TASK: Starting from the first line, set down the entire listing exactly.

======== DATA FOR THIS TASK ========

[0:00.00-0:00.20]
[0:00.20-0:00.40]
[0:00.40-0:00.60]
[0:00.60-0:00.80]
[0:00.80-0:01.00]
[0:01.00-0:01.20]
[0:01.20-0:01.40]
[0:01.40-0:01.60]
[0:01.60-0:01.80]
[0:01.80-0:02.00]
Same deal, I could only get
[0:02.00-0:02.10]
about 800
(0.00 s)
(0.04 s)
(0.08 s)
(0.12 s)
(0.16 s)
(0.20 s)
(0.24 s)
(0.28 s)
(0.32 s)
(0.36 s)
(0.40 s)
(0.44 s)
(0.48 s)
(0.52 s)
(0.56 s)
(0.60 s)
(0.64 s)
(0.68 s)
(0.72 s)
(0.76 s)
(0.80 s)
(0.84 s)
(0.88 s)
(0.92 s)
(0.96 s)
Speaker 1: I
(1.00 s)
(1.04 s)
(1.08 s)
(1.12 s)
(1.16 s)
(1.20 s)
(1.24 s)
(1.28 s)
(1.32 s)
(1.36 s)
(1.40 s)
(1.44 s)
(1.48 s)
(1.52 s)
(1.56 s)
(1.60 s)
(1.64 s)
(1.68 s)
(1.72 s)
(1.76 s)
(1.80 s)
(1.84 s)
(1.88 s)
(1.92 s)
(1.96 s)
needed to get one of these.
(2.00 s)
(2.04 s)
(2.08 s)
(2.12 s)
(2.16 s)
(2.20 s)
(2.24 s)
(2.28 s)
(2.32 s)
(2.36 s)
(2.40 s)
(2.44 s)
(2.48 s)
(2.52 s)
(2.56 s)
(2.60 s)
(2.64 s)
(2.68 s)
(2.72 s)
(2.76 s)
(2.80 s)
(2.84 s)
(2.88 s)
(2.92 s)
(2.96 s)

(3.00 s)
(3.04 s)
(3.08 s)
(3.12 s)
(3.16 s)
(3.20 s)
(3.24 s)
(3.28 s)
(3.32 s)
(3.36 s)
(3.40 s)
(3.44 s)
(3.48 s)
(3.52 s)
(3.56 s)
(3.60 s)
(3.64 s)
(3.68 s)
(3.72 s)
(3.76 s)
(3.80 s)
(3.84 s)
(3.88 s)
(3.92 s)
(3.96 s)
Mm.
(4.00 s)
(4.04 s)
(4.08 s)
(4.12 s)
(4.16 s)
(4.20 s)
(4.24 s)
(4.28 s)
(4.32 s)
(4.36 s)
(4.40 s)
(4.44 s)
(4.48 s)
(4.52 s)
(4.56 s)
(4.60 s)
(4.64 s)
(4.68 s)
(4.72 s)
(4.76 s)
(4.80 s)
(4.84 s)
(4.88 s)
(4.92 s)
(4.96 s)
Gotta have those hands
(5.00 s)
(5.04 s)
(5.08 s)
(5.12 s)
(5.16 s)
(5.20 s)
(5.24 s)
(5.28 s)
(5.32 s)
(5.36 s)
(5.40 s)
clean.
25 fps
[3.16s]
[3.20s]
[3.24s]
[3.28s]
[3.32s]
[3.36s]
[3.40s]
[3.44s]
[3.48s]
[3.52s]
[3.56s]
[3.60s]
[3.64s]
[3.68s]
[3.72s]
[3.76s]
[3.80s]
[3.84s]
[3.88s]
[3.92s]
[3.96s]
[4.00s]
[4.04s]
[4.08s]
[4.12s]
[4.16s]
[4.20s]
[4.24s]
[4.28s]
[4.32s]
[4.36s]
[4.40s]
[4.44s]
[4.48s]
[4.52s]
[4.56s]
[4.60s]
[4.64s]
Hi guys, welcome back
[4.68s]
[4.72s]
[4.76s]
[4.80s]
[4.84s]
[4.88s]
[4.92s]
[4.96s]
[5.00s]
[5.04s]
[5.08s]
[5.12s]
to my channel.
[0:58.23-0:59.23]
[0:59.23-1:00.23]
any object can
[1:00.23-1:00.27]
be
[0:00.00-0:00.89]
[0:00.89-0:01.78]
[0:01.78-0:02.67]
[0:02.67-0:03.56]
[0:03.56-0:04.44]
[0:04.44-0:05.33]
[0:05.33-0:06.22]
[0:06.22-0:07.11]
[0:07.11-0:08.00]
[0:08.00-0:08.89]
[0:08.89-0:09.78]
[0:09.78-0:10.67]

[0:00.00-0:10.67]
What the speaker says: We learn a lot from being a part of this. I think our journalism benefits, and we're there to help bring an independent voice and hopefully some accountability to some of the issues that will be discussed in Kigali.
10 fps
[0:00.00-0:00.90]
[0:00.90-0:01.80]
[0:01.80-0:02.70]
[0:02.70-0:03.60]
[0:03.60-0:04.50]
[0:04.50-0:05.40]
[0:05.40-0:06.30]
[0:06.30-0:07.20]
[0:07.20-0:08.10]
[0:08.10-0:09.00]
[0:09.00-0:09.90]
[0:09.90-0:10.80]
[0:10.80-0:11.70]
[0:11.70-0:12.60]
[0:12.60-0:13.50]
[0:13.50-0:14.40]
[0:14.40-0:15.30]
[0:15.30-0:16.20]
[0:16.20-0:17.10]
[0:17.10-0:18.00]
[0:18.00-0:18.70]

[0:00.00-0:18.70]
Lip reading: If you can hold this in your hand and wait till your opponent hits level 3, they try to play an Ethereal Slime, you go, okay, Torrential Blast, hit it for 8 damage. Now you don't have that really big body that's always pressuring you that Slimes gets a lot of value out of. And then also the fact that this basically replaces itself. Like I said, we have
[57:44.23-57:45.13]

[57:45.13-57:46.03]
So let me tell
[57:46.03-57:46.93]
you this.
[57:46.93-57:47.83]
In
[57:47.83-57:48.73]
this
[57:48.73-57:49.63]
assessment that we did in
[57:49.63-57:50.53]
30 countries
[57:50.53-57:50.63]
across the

========

WRITTEN REPLY:
[0:00.00-0:00.20]
[0:00.20-0:00.40]
[0:00.40-0:00.60]
[0:00.60-0:00.80]
[0:00.80-0:01.00]
[0:01.00-0:01.20]
[0:01.20-0:01.40]
[0:01.40-0:01.60]
[0:01.60-0:01.80]
[0:01.80-0:02.00]
Same deal, I could only get
[0:02.00-0:02.10]
about 800
(0.00 s)
(0.04 s)
(0.08 s)
(0.12 s)
(0.16 s)
(0.20 s)
(0.24 s)
(0.28 s)
(0.32 s)
(0.36 s)
(0.40 s)
(0.44 s)
(0.48 s)
(0.52 s)
(0.56 s)
(0.60 s)
(0.64 s)
(0.68 s)
(0.72 s)
(0.76 s)
(0.80 s)
(0.84 s)
(0.88 s)
(0.92 s)
(0.96 s)
Speaker 1: I
(1.00 s)
(1.04 s)
(1.08 s)
(1.12 s)
(1.16 s)
(1.20 s)
(1.24 s)
(1.28 s)
(1.32 s)
(1.36 s)
(1.40 s)
(1.44 s)
(1.48 s)
(1.52 s)
(1.56 s)
(1.60 s)
(1.64 s)
(1.68 s)
(1.72 s)
(1.76 s)
(1.80 s)
(1.84 s)
(1.88 s)
(1.92 s)
(1.96 s)
needed to get one of these.
(2.00 s)
(2.04 s)
(2.08 s)
(2.12 s)
(2.16 s)
(2.20 s)
(2.24 s)
(2.28 s)
(2.32 s)
(2.36 s)
(2.40 s)
(2.44 s)
(2.48 s)
(2.52 s)
(2.56 s)
(2.60 s)
(2.64 s)
(2.68 s)
(2.72 s)
(2.76 s)
(2.80 s)
(2.84 s)
(2.88 s)
(2.92 s)
(2.96 s)

(3.00 s)
(3.04 s)
(3.08 s)
(3.12 s)
(3.16 s)
(3.20 s)
(3.24 s)
(3.28 s)
(3.32 s)
(3.36 s)
(3.40 s)
(3.44 s)
(3.48 s)
(3.52 s)
(3.56 s)
(3.60 s)
(3.64 s)
(3.68 s)
(3.72 s)
(3.76 s)
(3.80 s)
(3.84 s)
(3.88 s)
(3.92 s)
(3.96 s)
Mm.
(4.00 s)
(4.04 s)
(4.08 s)
(4.12 s)
(4.16 s)
(4.20 s)
(4.24 s)
(4.28 s)
(4.32 s)
(4.36 s)
(4.40 s)
(4.44 s)
(4.48 s)
(4.52 s)
(4.56 s)
(4.60 s)
(4.64 s)
(4.68 s)
(4.72 s)
(4.76 s)
(4.80 s)
(4.84 s)
(4.88 s)
(4.92 s)
(4.96 s)
Gotta have those hands
(5.00 s)
(5.04 s)
(5.08 s)
(5.12 s)
(5.16 s)
(5.20 s)
(5.24 s)
(5.28 s)
(5.32 s)
(5.36 s)
(5.40 s)
clean.
25 fps
[3.16s]
[3.20s]
[3.24s]
[3.28s]
[3.32s]
[3.36s]
[3.40s]
[3.44s]
[3.48s]
[3.52s]
[3.56s]
[3.60s]
[3.64s]
[3.68s]
[3.72s]
[3.76s]
[3.80s]
[3.84s]
[3.88s]
[3.92s]
[3.96s]
[4.00s]
[4.04s]
[4.08s]
[4.12s]
[4.16s]
[4.20s]
[4.24s]
[4.28s]
[4.32s]
[4.36s]
[4.40s]
[4.44s]
[4.48s]
[4.52s]
[4.56s]
[4.60s]
[4.64s]
Hi guys, welcome back
[4.68s]
[4.72s]
[4.76s]
[4.80s]
[4.84s]
[4.88s]
[4.92s]
[4.96s]
[5.00s]
[5.04s]
[5.08s]
[5.12s]
to my channel.
[0:58.23-0:59.23]
[0:59.23-1:00.23]
any object can
[1:00.23-1:00.27]
be
[0:00.00-0:00.89]
[0:00.89-0:01.78]
[0:01.78-0:02.67]
[0:02.67-0:03.56]
[0:03.56-0:04.44]
[0:04.44-0:05.33]
[0:05.33-0:06.22]
[0:06.22-0:07.11]
[0:07.11-0:08.00]
[0:08.00-0:08.89]
[0:08.89-0:09.78]
[0:09.78-0:10.67]

[0:00.00-0:10.67]
What the speaker says: We learn a lot from being a part of this. I think our journalism benefits, and we're there to help bring an independent voice and hopefully some accountability to some of the issues that will be discussed in Kigali.
10 fps
[0:00.00-0:00.90]
[0:00.90-0:01.80]
[0:01.80-0:02.70]
[0:02.70-0:03.60]
[0:03.60-0:04.50]
[0:04.50-0:05.40]
[0:05.40-0:06.30]
[0:06.30-0:07.20]
[0:07.20-0:08.10]
[0:08.10-0:09.00]
[0:09.00-0:09.90]
[0:09.90-0:10.80]
[0:10.80-0:11.70]
[0:11.70-0:12.60]
[0:12.60-0:13.50]
[0:13.50-0:14.40]
[0:14.40-0:15.30]
[0:15.30-0:16.20]
[0:16.20-0:17.10]
[0:17.10-0:18.00]
[0:18.00-0:18.70]

[0:00.00-0:18.70]
Lip reading: If you can hold this in your hand and wait till your opponent hits level 3, they try to play an Ethereal Slime, you go, okay, Torrential Blast, hit it for 8 damage. Now you don't have that really big body that's always pressuring you that Slimes gets a lot of value out of. And then also the fact that this basically replaces itself. Like I said, we have
[57:44.23-57:45.13]

[57:45.13-57:46.03]
So let me tell
[57:46.03-57:46.93]
you this.
[57:46.93-57:47.83]
In
[57:47.83-57:48.73]
this
[57:48.73-57:49.63]
assessment that we did in
[57:49.63-57:50.53]
30 countries
[57:50.53-57:50.63]
across the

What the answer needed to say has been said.